The 1920s Alfred W. Fleisher Memorial Synagogue at Eastern State Penitentiary Has Been Rediscovered and Restored
by Smuel D. Gruber
(ISJM) A small synagogue built behind the walls of Philadelphia's historic Eastern State Penitentiary has been rediscovered, researched and restored as part of the ongoing restoration of the famous prison, now a National Historic Landmark and historic site. Historic Preservation student Laura Mass first brought the room to the attention of historians and conservators and she subsequently wrote her Masters Thesis (2004) about the history, architecture and conservation needs of the space. Now, after a successful fund-raising and restoration campaign the Alfred W. Fleisher Memorial Synagogue (its original name) is open to the public. According to the Eastern State Penitentiary Historic Site websitte: "The synagogue is named for Alfred W. Fleisher, President of the Board of Trustees of Eastern State Penitentiary from 1924-1928, who was an active prison reformer and helped found the synagogue. Upon his sudden death in 1928 at age 50, the Jewish inmates were so moved by their loss, that they placed a bronze tablet in the synagogue, dedicating the room to his memory."

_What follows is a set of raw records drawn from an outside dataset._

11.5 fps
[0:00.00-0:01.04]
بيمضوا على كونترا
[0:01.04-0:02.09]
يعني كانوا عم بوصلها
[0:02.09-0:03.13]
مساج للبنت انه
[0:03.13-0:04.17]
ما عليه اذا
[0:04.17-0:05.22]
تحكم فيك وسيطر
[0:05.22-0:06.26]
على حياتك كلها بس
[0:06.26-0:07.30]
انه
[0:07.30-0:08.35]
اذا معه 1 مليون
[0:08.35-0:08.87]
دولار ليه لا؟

Over $345,000 was raised for the project with lead funding from The Suzanne F. and Ralph J. Roberts Foundation and the Aileen K. and Brian L. Roberts Foundation.
You can read about the opening in a New York Times article of March 27, 2009.

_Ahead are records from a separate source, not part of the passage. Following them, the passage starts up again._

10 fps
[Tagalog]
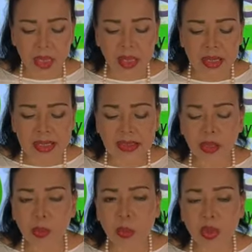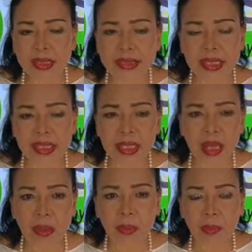Ang reason po kasi
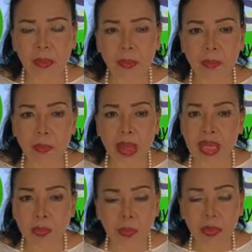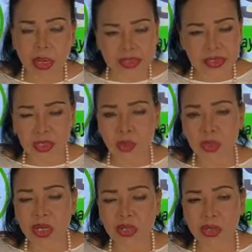kaya very poor ang
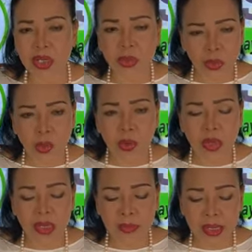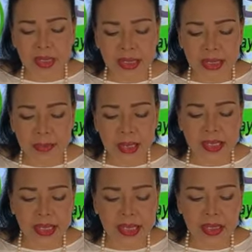circulation ng dugo ng mga
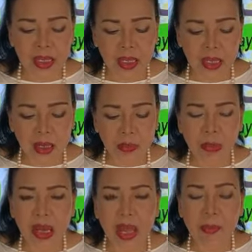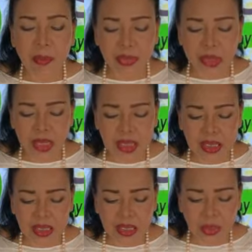diabetic, malapot ang
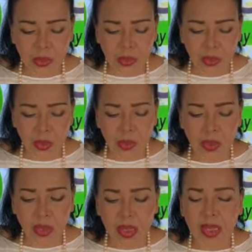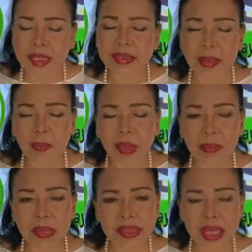kanilang dugo. Kasi pag
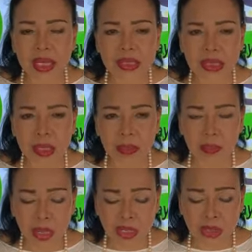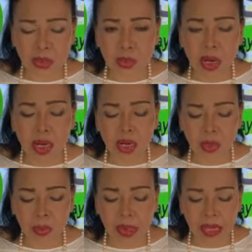mataas ang blood sugar,
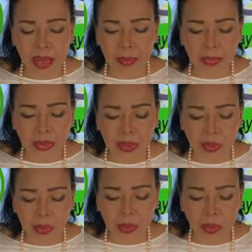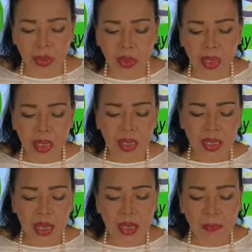lumalapot ang dugo,
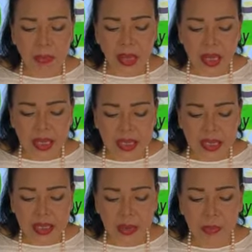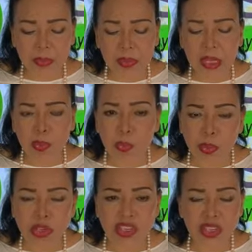kaya napakahirap
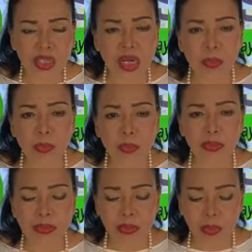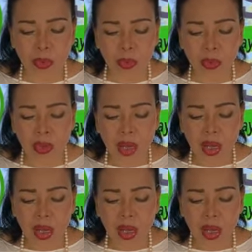i-push ng puso mo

For a more detailed history of Jews at Eastern state and the founding of the synagogue, you can read excepts form Maas' MA, Thesis, “The Synagogue at Eastern State Penitentiary: History and Interpretation: A Thesis in Historic Preservation,"
Congratulations to Laura and the conservation team led by led by Andrew Fearon of Milner and Carr Conservation for this project. You read a detailed account of the restoration here.

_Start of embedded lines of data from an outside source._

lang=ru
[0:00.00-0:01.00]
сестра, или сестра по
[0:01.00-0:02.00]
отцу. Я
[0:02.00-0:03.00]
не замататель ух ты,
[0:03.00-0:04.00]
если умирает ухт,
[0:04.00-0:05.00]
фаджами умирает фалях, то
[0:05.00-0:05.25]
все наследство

Laura had called me when she first started work for some advice - I'm not sure I was able to tell her much that was useful. But I was excited by her work and the project for several reasons. First, in the 1950s and 1960s my father Jacob W. Gruber and his colleague and mentor Negley Teeters were deeply involved in the history and sociology of the prison. My father, in fact, discovered numerous documents pertaining to the prison history, which were donated to the American Philosophical Society. He was intrigued by the obvious long history of Jewish prisoners - and I think he wrote a short article about this. I remember how the Jewish establishment of the time did not think that the history of Jewish criminals was worthy of attention (that was before all the interest in Meyer Lansky and other Jewish gangsters).
Second, I thought that this discovery would make a nice "bookend" to the already restored Landmark Frank Memorial Synagogue at the Albert Einstein Medical Center (formerly The Jewish Hospital), built in 1901 by Arnold W. Brunner. These two very different institutional prayer halls expand the idea of what an American synagogue is. The Eastern State Synagogue is thought to be the first synagogue in any prison in the United States (Of course, synagogues and prisons have a long joined history, since in Europe synagogues were often used as prisons. A good example is the synagogue in Tykocin, Poland, where Jewish criminals were apparently kept in the tower).